Relaxed concurrent data structures

A central computing trend over the last decade has been the need to process increasingly larger amounts of data as efficiently as possible. This development is challenging both software and hardware design, and is altering the way data structures and algorithms are constructed, implemented, and deployed.

In this course, I will present some examples of such new data structure design ideas and implementations. In particular, I will discuss some inherent limitations of parallelizing classic data structures, and then focus on approaches to circumvent these limitations. The first approach is to relax the software semantics, to allow for approximation, randomization, or both. The second is to modify the underlying hardware architecture to unlock more parallelism. Time permitting, I will also cover results showing that both approaches can improve real-world performance, and touch upon some of the major open questions in the area.

Lock-Free Algorithms for Kotlin Coroutines

Kotlin is a modern and pragmatic language, developed by JetBrains, that compiles to Java Virtual Machine (JVM). Kotlin 1.1 introduced coroutines for writing scalable asynchronous code. Basically, Kotlin coroutines are very light-weight threads, and millions of concurrent coroutines can be easily running, each coroutine occupying just a few dozen bytes of the heap when suspended. Because of the inherent scalability requirement, many concurrent data structures used in the coroutines, such as communication channels between coroutines, are expected to be lock-free and disjoint-access parallel, yet they have to be practical and readily implementable in the confines of JVM. This creates unique challenges for the design of the corresponding support libraries.
In this lecture we shall walk through the basics of lock-free doubly-linked lists by Sundell & Tsigas and multi-word compare-and-swap (CASN) by Harris - two practical lock-free constructions that serve as a backbone for many lock-free algorithms in Kotlin coroutines support libraries. We'll discuss challenges of designing linearisable implementations for complex data structures and how to extend CASN to support limited, but practically needed combinations of several operations on different data structures in the form of atomic transactions, without going into full-blow implementation of general-purpose software transactional memory.
Roman Elizarov
ITMO University, JetBrains
Rachid Guerraoui

Wait-free computing "for dummies"

With the advent of multiprocessors, it becomes crucial to master the underlying algorithmics of concurrency.

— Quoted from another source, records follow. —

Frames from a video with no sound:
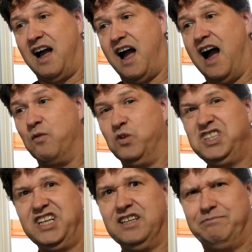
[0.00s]
I
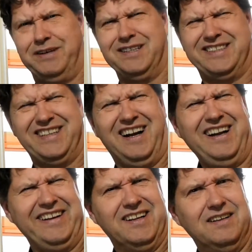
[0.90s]
wish I could pick a
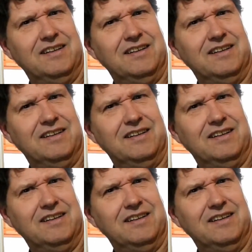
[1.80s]
side.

The objective of this lecture is to study the foundations of concurrent algorithms and in particular the techniques that enable the construction of the most robust such algorithms, those called wait-free. The lecture will cover registers, counters and snapshots objects, as well as the fundamental results on the FLP impossibility and the universality of consensus.

Lock-free concurrent data structures

Lock-free algorithms are shared-memory multiprocessor algorithms that can avoid hazardous race conditions and guarantee correctness without using mutual exclusion locks. They are in general more resilient to asynchronous conditions than lock-based algorithms, since they guarantee progress even if some of the threads participating in the algorithm are delayed for a long duration or even fail-stop. On the other hand, lock-free algorithms are less resilient to asynchrony than wait-free ones, since they only guarantee global progress in spite of thread failures, whereas the latter guarantee that any non-failed thread can make progress. On the up side, lock-free algorithms are often easier to devise and more efficient than their wait-free counterparts.

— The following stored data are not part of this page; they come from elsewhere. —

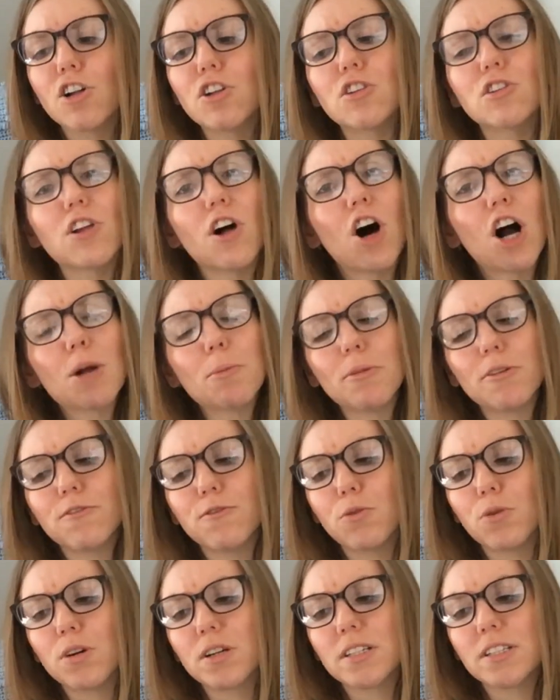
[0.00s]
Long
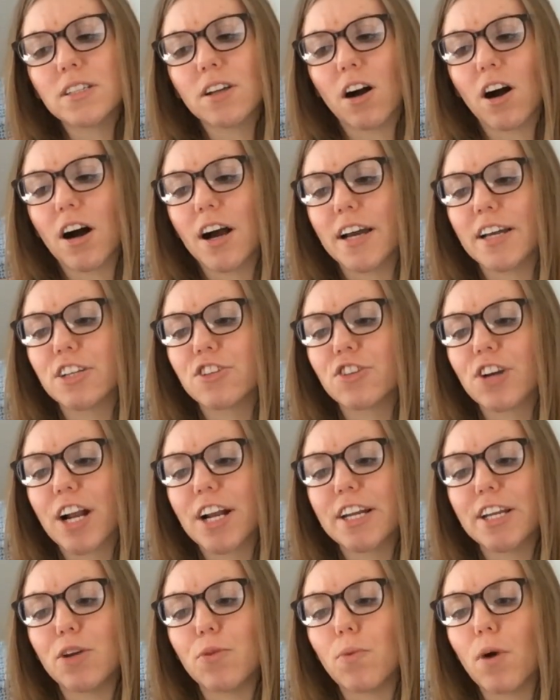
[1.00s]
before dawn,
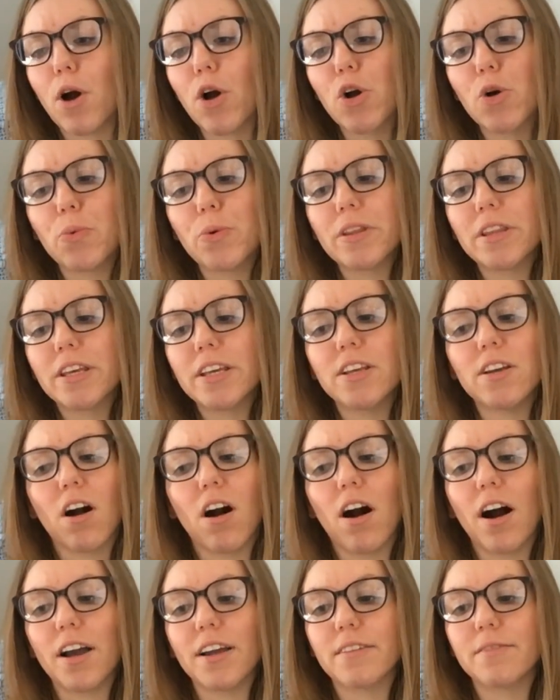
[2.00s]
Granny woke with a
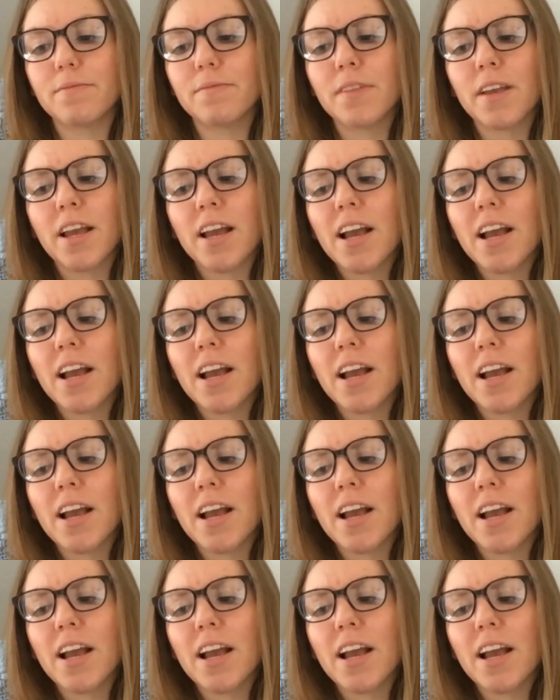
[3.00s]
yawn,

In this mini-course, we will study well-known lock-free algorithms for several concurrent data-structures. In addition to being interesting in their own right, these will serve to convey algorithmic techniques, such as elimination, that can be used for devising high-throughput lock-free implementations. If time permits, we will also discuss the notion of helping and describe open problems that relate to it.
Maurice Herlihy
Brown University

Transactional Memory

Computer architecture is undergoing a vigorous shaking-up. The major chip manufacturers have, for the time being, simply given up trying to make processors run faster. Instead, they have recently started shipping "multicore" architectures, in which multiple processors (cores) communicate directly through shared hardware caches, providing increased concurrency instead of increased clock speed.
As a result, system designers and software engineers can no longer rely on increasing clock speed to hide software bloat. Instead, they must somehow learn to make effective use of increasing parallelism. This adaptation will not be easy. Conventional synchronization techniques based on locks and conditions are unlikely to be effective in such a demanding environment. Coarsegrained locks, which protect relatively large amounts of data, do not scale, and fine-grained locks introduce substantial software engineering problems.
Transactional memory is a computational model in which threads synchronize by optimistic, lock-free transactions. This synchronization model promises to alleviate many (perhaps not all) of the problems associated with locking, and there is a growing community of researchers working on both software and hardware support for this approach. This course will give a survey of the area, with a discussion of existing algorithms and open research questions.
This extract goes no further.